The Ann Arbor City Council’s unanimous vote to approve a site plan for City Place may represent a victory for the developer of this vapid project, but here’s hoping it proves to be an empty one.
Neither city officials nor neighbors - nor we - can summon any enthusiasm for this 144-bedroom apartment house project on South Fifth Avenue, where seven historic homes now stand.
Granted, the project does meet the bare minimum requirements for approval, which is why City Council felt legally bound to accept the site plan, even as one remarked he had to “hold my nose’’ in order to vote for it.
There does not, however, appear to be any great likelihood that the project will be built in the form that City Council reluctantly accepted last Monday.
Market forces may be enough to prevent it. City Place is geared toward a student audience and demand for that type of housing appears soft at the moment, thanks to newly built student apartment buildings and college dormitory renovations.
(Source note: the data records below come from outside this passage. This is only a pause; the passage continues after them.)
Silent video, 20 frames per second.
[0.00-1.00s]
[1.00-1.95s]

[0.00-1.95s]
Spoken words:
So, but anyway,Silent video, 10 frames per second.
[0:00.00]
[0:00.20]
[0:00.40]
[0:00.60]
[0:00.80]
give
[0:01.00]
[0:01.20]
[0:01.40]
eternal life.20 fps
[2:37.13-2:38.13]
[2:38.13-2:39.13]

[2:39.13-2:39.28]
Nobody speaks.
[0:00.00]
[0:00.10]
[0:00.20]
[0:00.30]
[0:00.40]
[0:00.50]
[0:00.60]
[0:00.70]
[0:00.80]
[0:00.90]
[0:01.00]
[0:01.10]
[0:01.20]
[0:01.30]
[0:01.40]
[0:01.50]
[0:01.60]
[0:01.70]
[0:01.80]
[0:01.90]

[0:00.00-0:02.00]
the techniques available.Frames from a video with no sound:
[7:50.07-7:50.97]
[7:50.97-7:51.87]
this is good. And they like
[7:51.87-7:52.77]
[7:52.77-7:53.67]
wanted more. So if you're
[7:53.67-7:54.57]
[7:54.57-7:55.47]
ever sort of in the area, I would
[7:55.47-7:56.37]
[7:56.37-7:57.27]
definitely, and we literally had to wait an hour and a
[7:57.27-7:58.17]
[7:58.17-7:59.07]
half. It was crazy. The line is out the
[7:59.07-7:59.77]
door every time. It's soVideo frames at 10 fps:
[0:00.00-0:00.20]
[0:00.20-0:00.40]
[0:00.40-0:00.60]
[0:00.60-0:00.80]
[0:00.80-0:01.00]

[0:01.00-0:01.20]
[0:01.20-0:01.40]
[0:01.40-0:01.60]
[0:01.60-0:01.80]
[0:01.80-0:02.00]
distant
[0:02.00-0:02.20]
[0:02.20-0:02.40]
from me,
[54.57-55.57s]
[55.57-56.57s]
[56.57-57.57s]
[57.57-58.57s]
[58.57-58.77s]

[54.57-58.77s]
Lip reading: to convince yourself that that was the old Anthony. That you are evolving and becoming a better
Financing such a project in the current economic climate may not be possible, either.
More importantly, the city has instituted a six-month moratorium on new development or the demolition of existing buildings in that area while a committee studies whether a historic district should be created to preserve the Germantown neighborhood.
That moratorium should keep City Place on hold for now, and hopefully create a window of opportunity for developer Alex de Parry to work with neighbors to craft a more acceptable project.
Last July, the developer reached an agreement with the city under which the site plan would be tabled and he’d come back in January with a revised planned unit development, or PUD.
That’s why city officials were surprised when de Parry came back this month and compelled a vote on the site plan that had been tabled. But he said city officials forced his hand, claiming it was an act of bad faith for the city to approve the moratorium after he’d already agreed to revise his project.
If this were not such an uninspired, set-the-bar-as-low-as-possible design, we could muster more sympathy for de Parry. Ann Arbor is notoriously slow, difficult and inconsistent in the way in the way it receives development projects, and he is by no means the first developer to feel frustrated by the process.
But as we look to the future of Ann Arbor, we don’t think “barely acceptable’’ is the standard we should be shooting for, and we find it particularly unpalatable to sacrifice seven century-old homes for the City Place plan currently on the table.
Even though de Parry forced the City Council to vote on the site plan that won approval last week, we remain hopeful that was more an act of brinksmanship than a signal of his intention to impose this project on the city without significantly reworking it.
He told AnnArbor.com last week that he is modifying a plan for City Place based on neighborhood input, and is awaiting revised renderings from his architect.
The Germantown Neighborhood Association remains adamantly opposed to the current version of the plan, although it has said it would accept a project that included some mix of new units and renovation of existing homes that respects the character of the area.
That would be a welcome outcome and we encourage the city, the developer and the neighbors to continue to work toward it.
(This editorial was published in today's newspaper and reflects the opinion of the AnnArbor.com editorial board.)